The response should consist of every line below, restated exactly, with no pictures.

═══ EXTRACTED INFORMATION

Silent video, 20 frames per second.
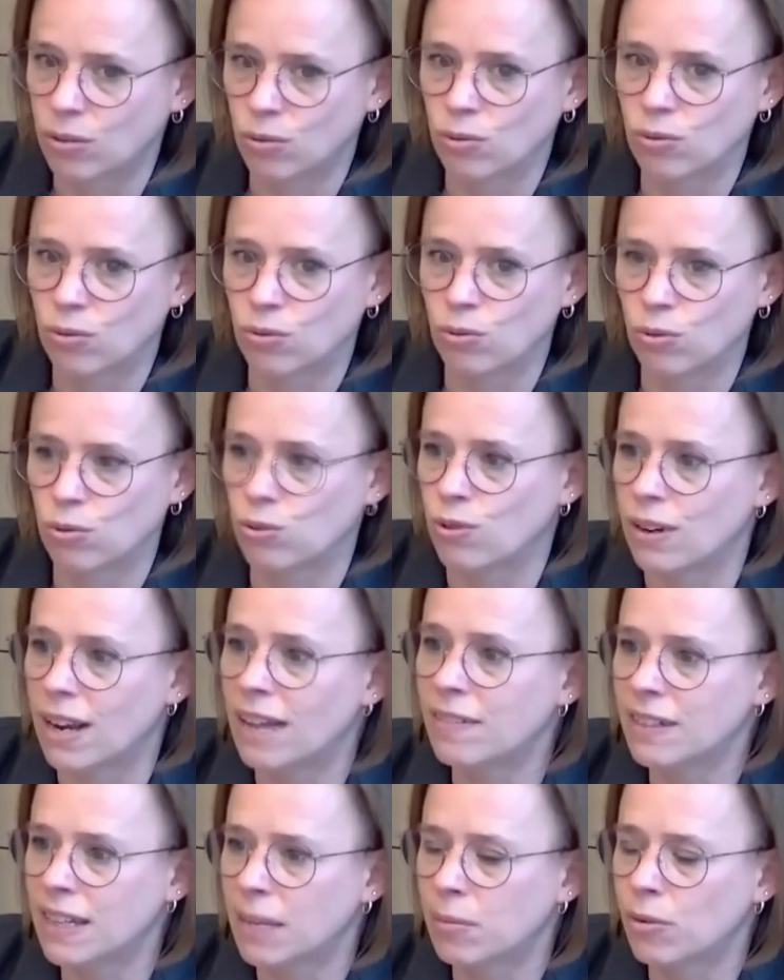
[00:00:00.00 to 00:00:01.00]
Tout, tout,
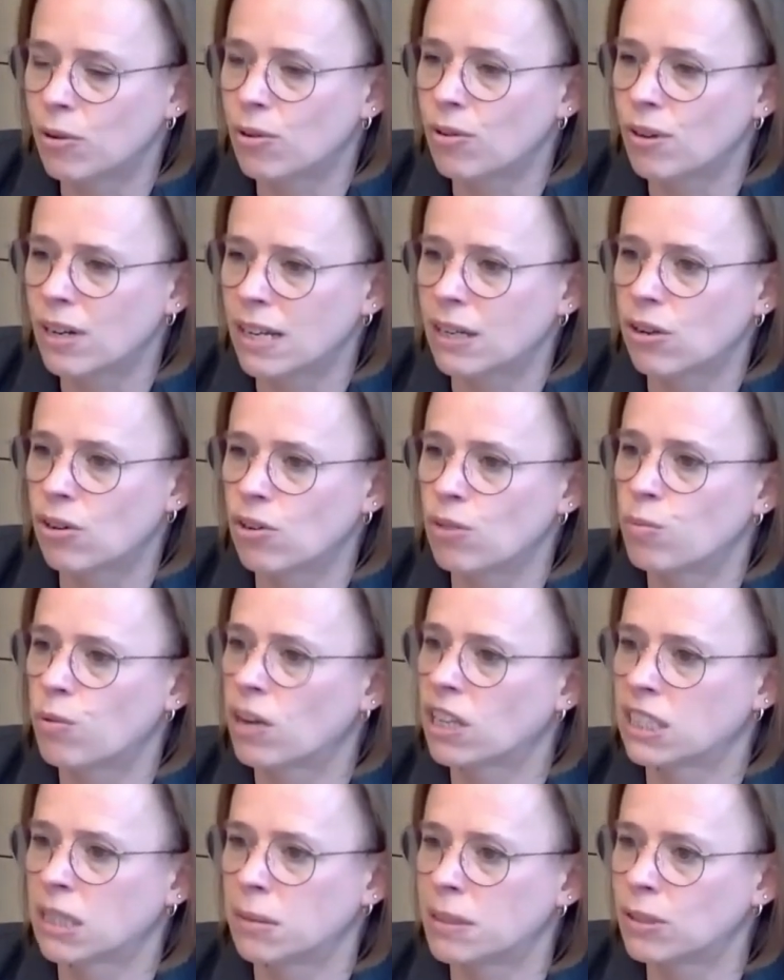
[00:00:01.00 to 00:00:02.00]
cela, évidemment, l'école ne
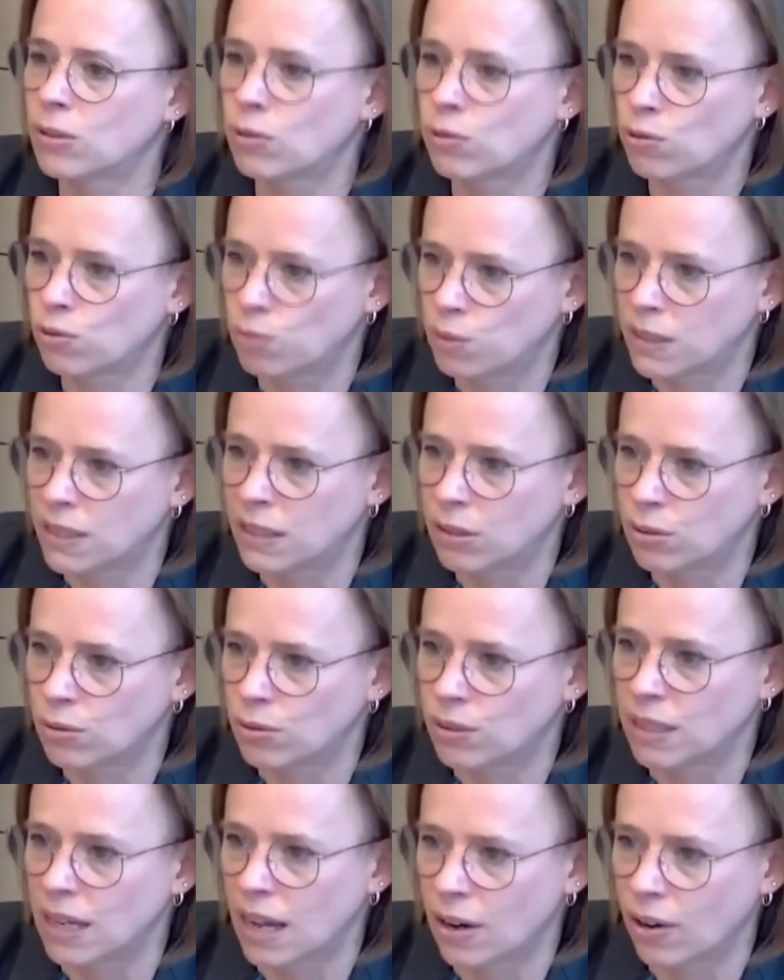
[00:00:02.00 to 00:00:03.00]
pourra jamais se
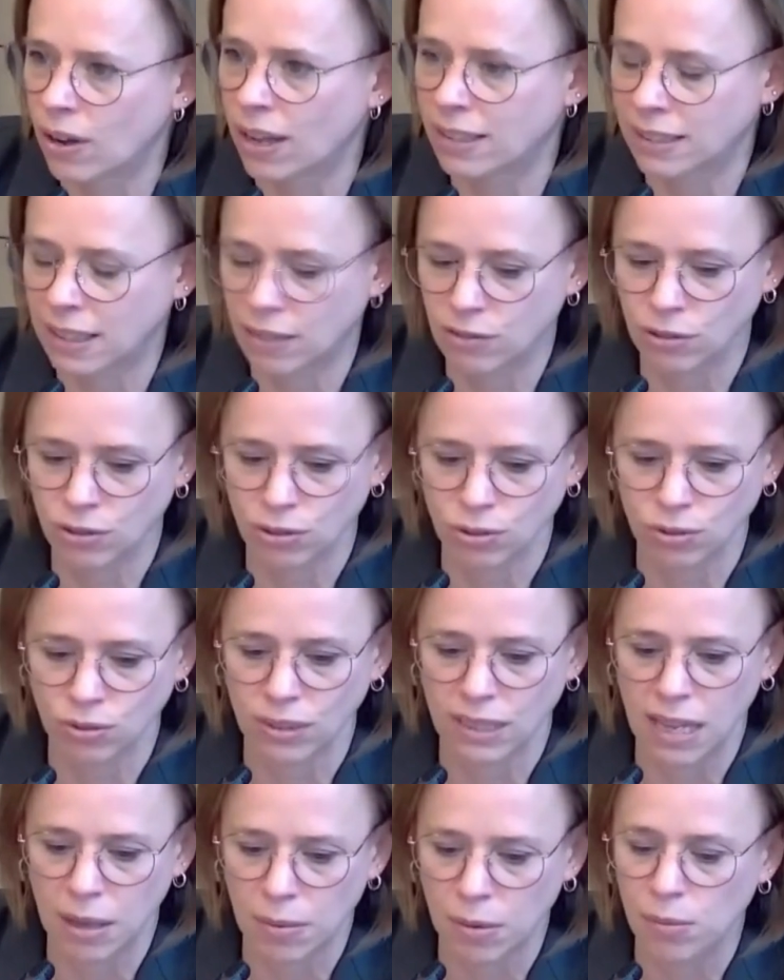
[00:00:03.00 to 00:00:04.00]
substituer à leur
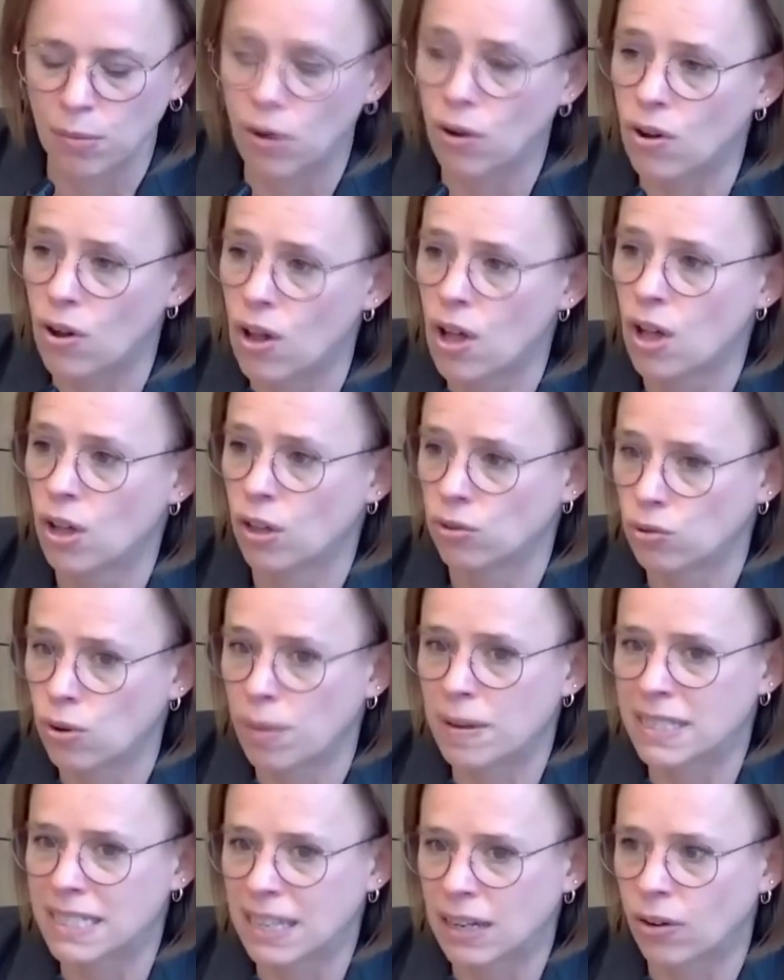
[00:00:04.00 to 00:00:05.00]
intervention et à un moment
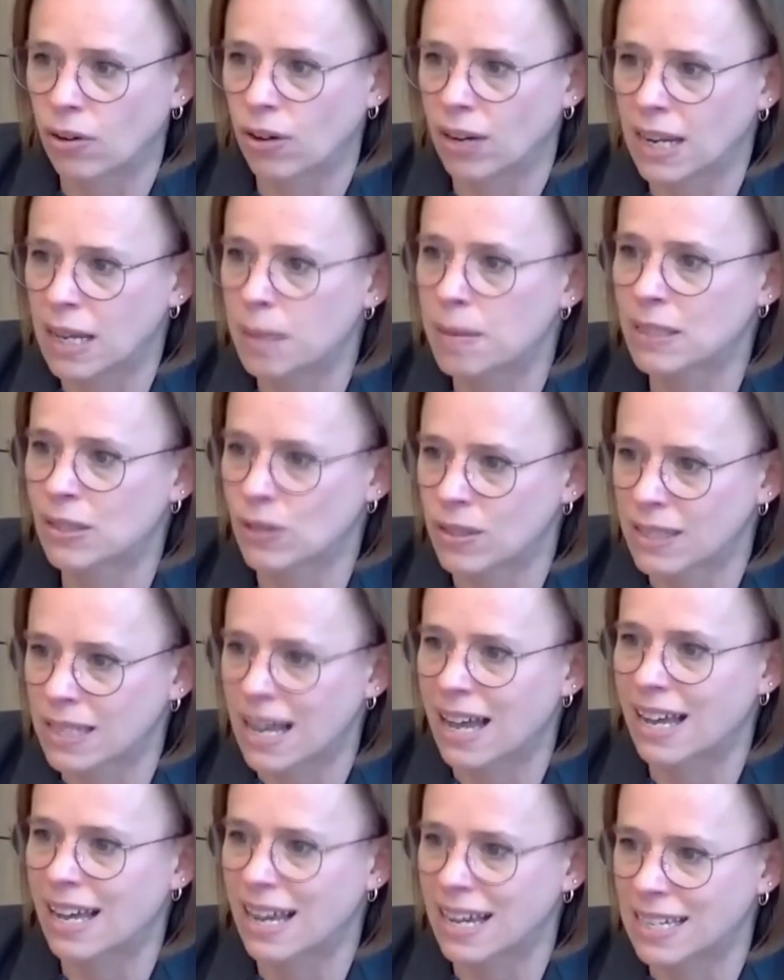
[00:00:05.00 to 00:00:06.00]
doit passer le relais parce que
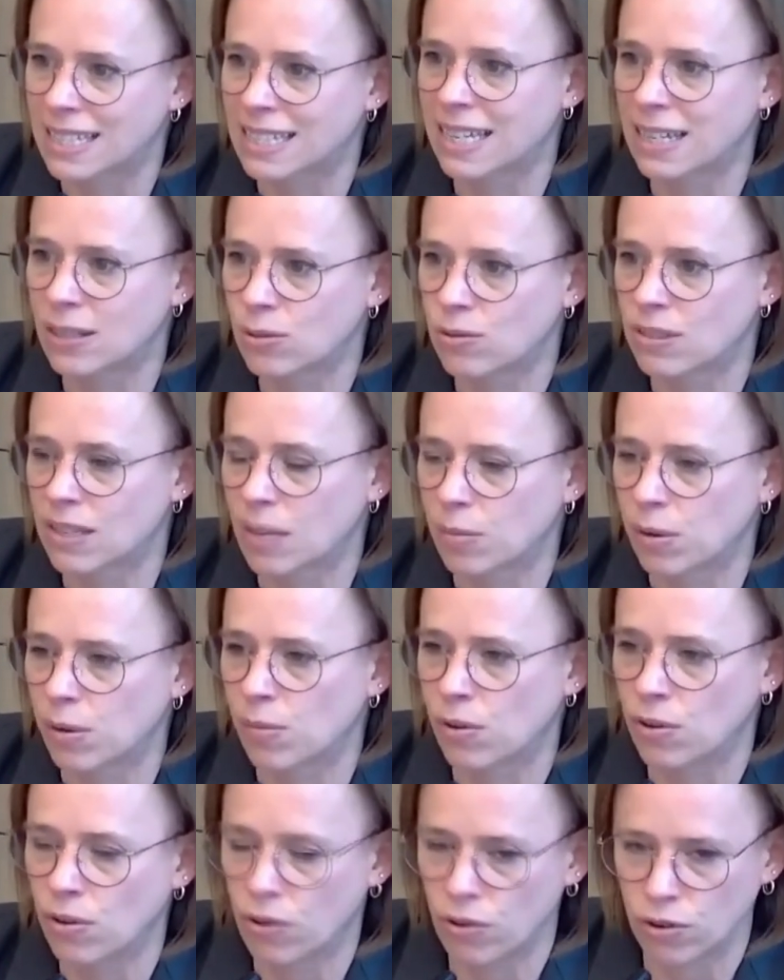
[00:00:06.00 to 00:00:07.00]
ça excède tout
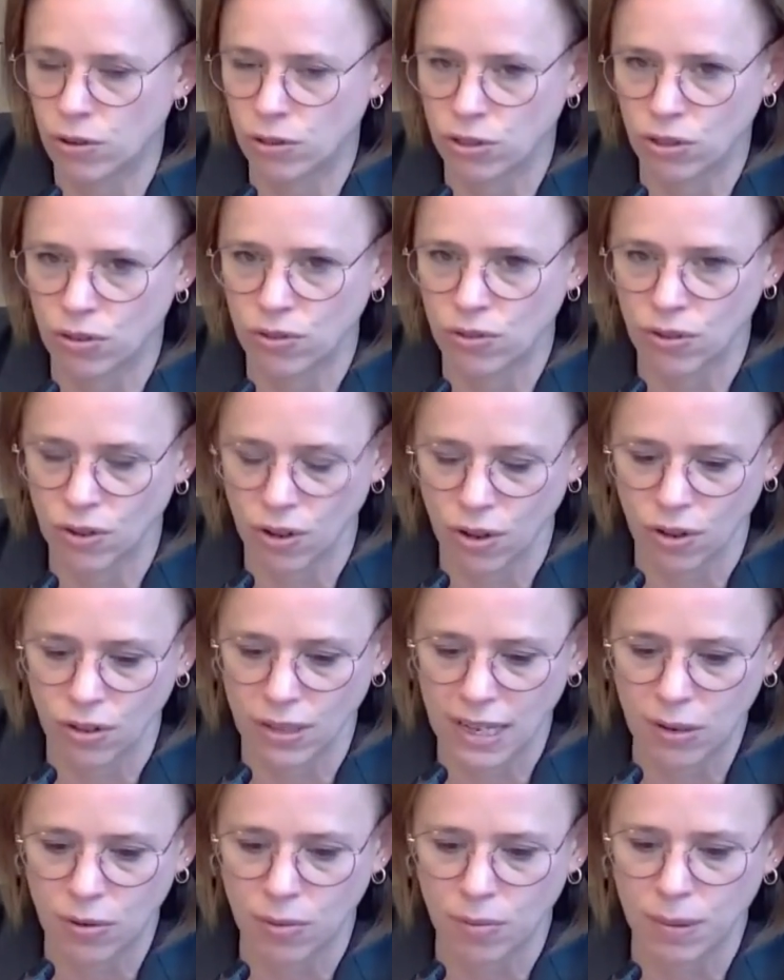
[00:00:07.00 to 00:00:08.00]
simplement le champ
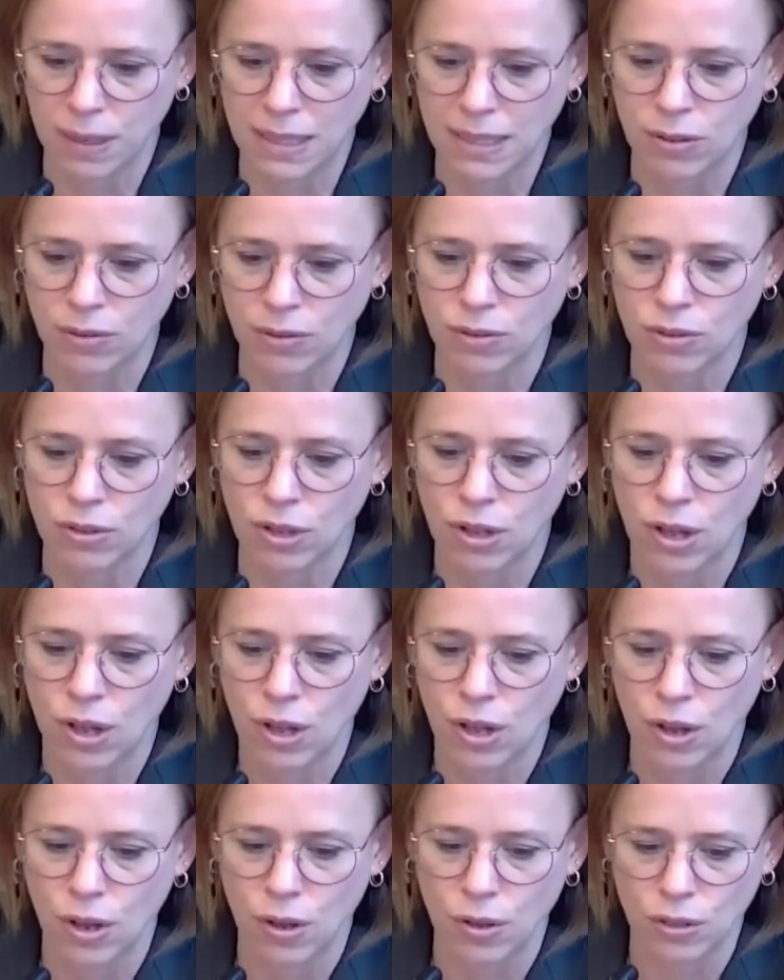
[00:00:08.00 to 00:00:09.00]
des compétences
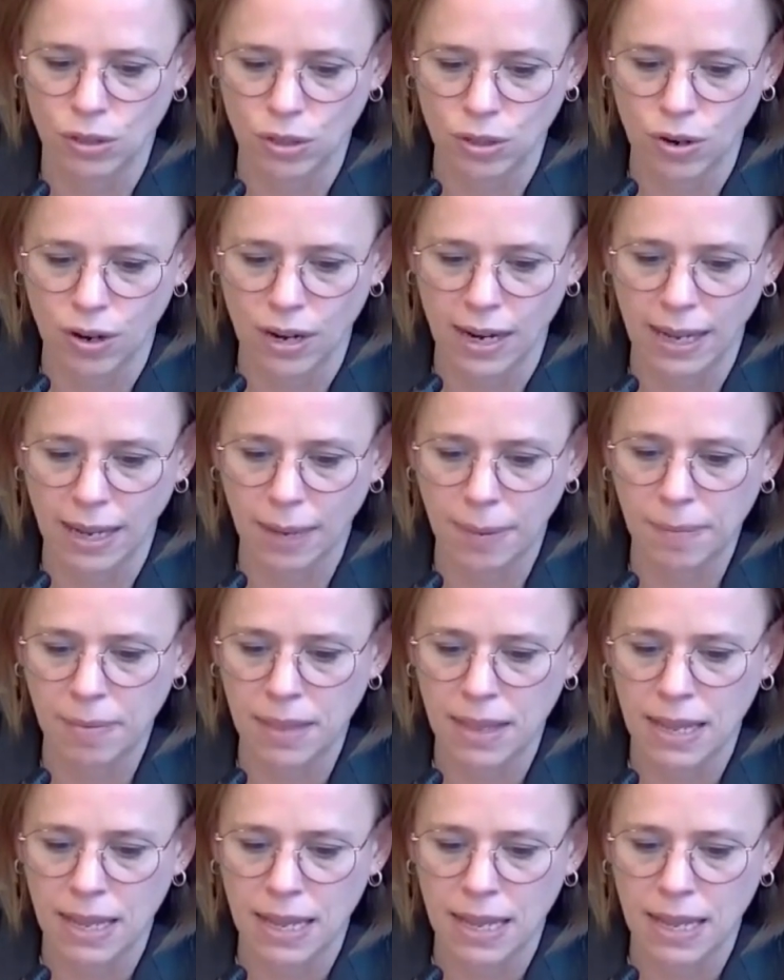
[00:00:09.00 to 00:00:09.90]
scolaires.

══════

▶ OUTPUT OF THE TASK:
Silent video, 20 frames per second.
[00:00:00.00 to 00:00:01.00]
Tout, tout,
[00:00:01.00 to 00:00:02.00]
cela, évidemment, l'école ne
[00:00:02.00 to 00:00:03.00]
pourra jamais se
[00:00:03.00 to 00:00:04.00]
substituer à leur
[00:00:04.00 to 00:00:05.00]
intervention et à un moment
[00:00:05.00 to 00:00:06.00]
doit passer le relais parce que
[00:00:06.00 to 00:00:07.00]
ça excède tout
[00:00:07.00 to 00:00:08.00]
simplement le champ
[00:00:08.00 to 00:00:09.00]
des compétences
[00:00:09.00 to 00:00:09.90]
scolaires.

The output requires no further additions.